State employment system in need of major update


Would you wait 78 days for a job with the state of New Mexico?

More importantly, could you?

According to various news reports, almost half of Americans have more credit-card debt than emergency savings, more than three-fourths live paycheck to paycheck and 28 percent have no emergency savings.

So unless you are fortunate enough to be independently wealthy, or gainfully employed in this still-recovering economy, or among the minority of Americans who have set aside enough cash to take your household through 2 1/2 months, the answer to those questions is no, and heck no.

Yet 78 days is how long the state of New Mexico’s so-called streamlined hiring system takes to turn an applicant into an employee.

Several Cabinet secretaries say the two-year-old computer hiring program — called Insight, marketed by NEOGOV — is not to blame. And it’s not like things were impressively efficient prior to Insight; before it was installed it took the state on average 69 days to hire someone.

While state Personnel Director Gene Moser defends the computer program, dismisses a new Legislative Finance Committee report that claims it’s cumbersome, and instead blames the state’s 13 percent vacancy rate on low salaries caused by an outdated pay structure, the basic problem presented by the LFC is getting applicants processed and selected.

Not paid more.

General Services Secretary Ed Burckle says “we internally need to speed up the process from certifying a (candidate) list to hiring a person.”

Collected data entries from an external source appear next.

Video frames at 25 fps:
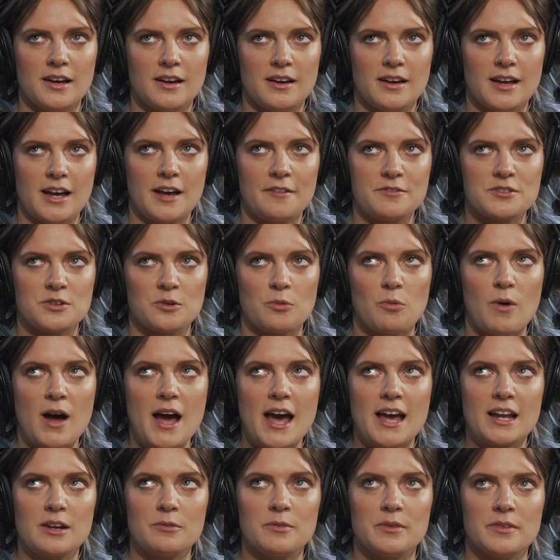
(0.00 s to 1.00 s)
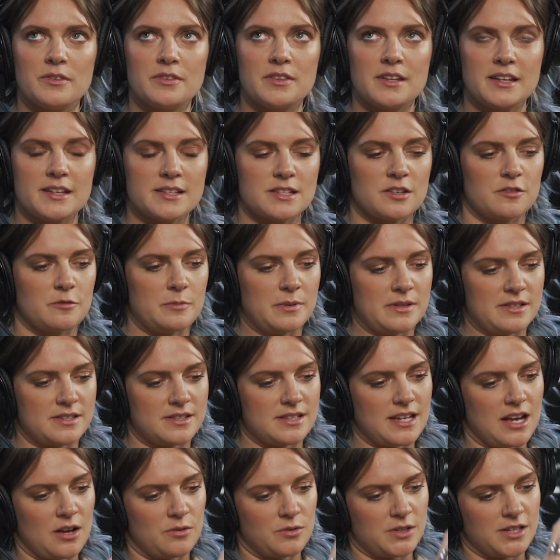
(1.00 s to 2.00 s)
after a while, when things have been
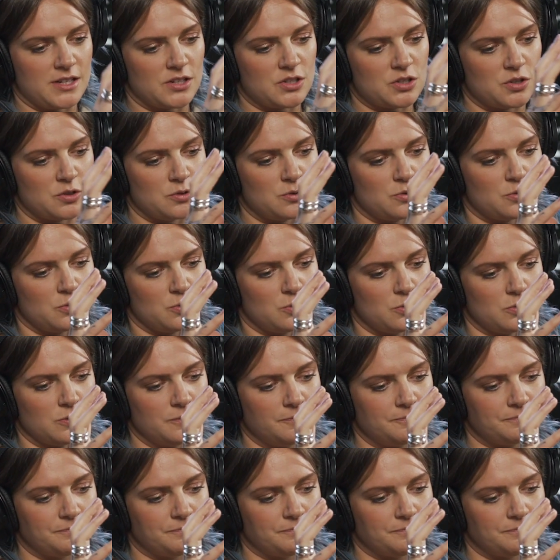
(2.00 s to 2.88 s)
sounding too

Talk about an understatement.

Something is forcing the applicants who can afford to stick with the state to make ends meet for around 11 weeks before getting their first paycheck. New Mexico taxpayers fork over $50,000 a year for a computer hiring program that was pitched as a way to streamline and improve the state’s hiring process.

So here’s a little “insight” — that’s $50,000 a year wasted, no matter if it’s because the state takes too long to get information into the program on the front end and/or turn it into action on the back end, or the program itself is the problem.

And most New Mexicans can’t afford that, either.